● YOUR GOAL: Apart from the pictures, every line below needs to be reproduced verbatim.

● MATERIALS PROVIDED:
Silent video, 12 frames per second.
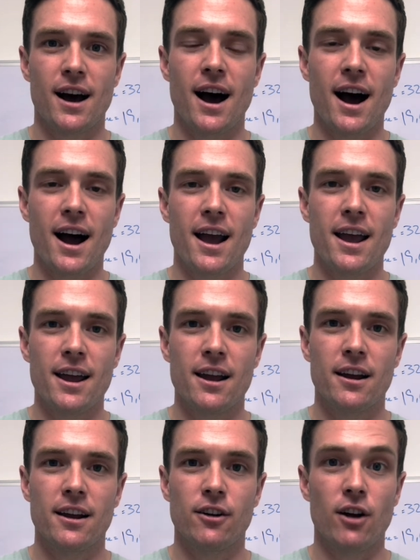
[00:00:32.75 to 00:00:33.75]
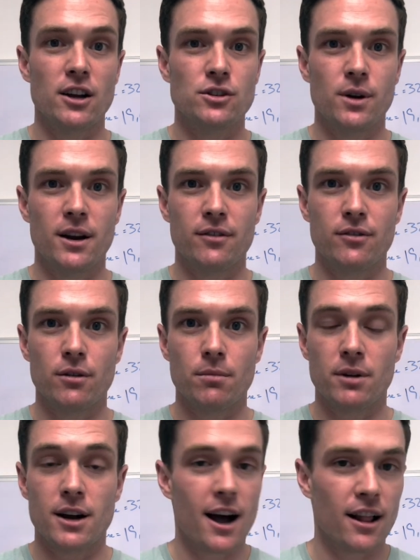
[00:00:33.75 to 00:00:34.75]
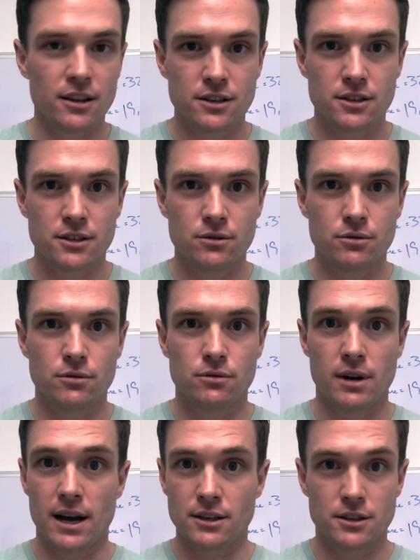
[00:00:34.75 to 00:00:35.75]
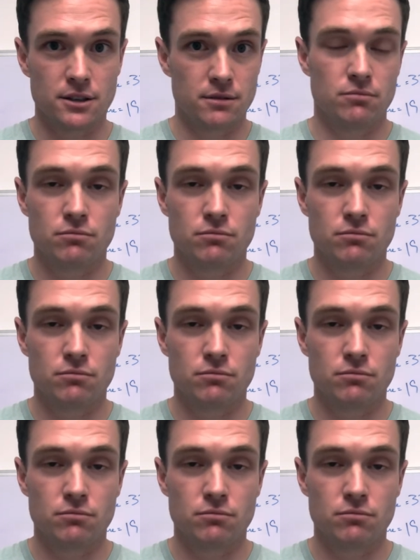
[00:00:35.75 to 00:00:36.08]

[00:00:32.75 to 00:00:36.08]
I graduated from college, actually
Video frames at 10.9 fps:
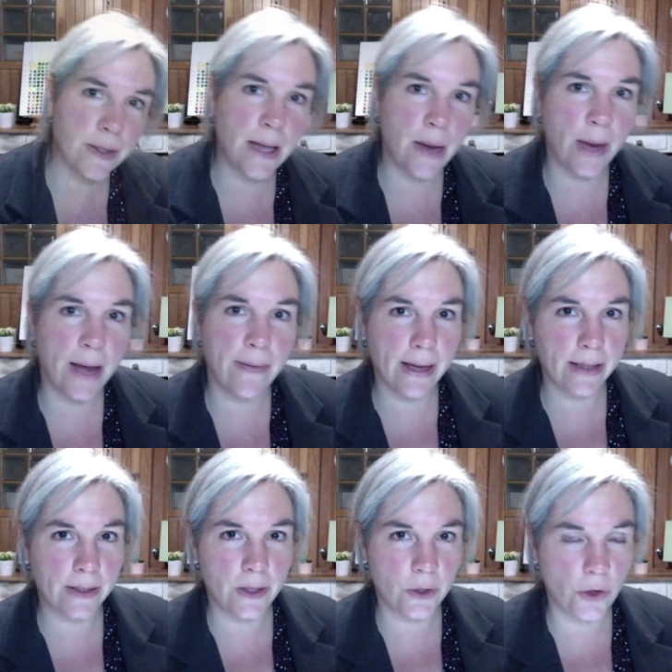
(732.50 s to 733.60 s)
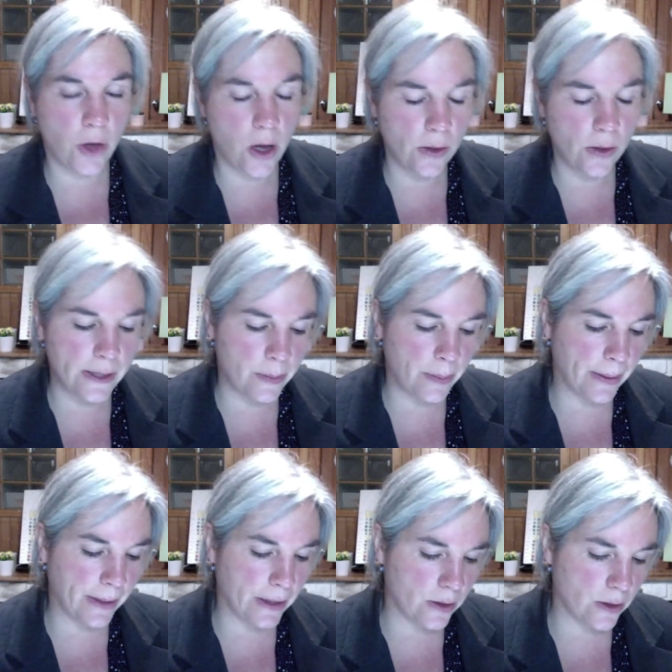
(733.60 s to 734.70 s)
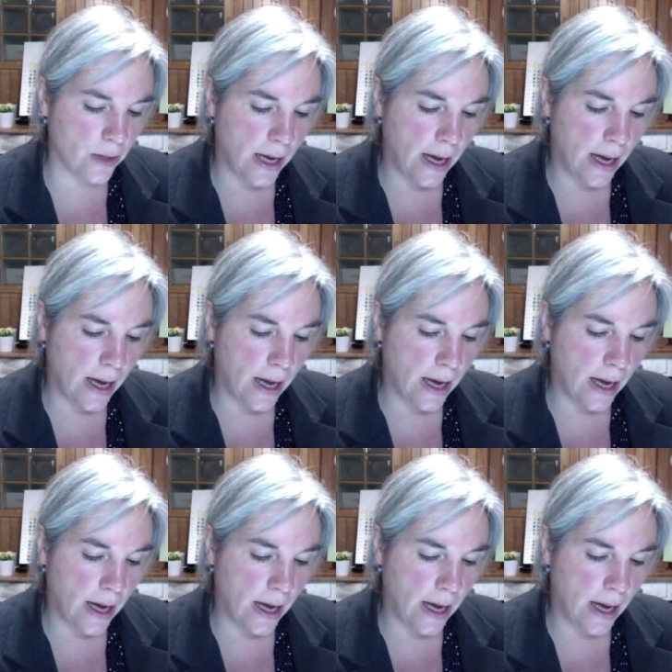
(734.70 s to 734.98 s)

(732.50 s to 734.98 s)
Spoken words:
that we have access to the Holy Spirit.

● WRITTEN REPLY:
Silent video, 12 frames per second.
[00:00:32.75 to 00:00:33.75]
[00:00:33.75 to 00:00:34.75]
[00:00:34.75 to 00:00:35.75]
[00:00:35.75 to 00:00:36.08]

[00:00:32.75 to 00:00:36.08]
I graduated from college, actually
Video frames at 10.9 fps:
(732.50 s to 733.60 s)
(733.60 s to 734.70 s)
(734.70 s to 734.98 s)

(732.50 s to 734.98 s)
Spoken words:
that we have access to the Holy Spirit.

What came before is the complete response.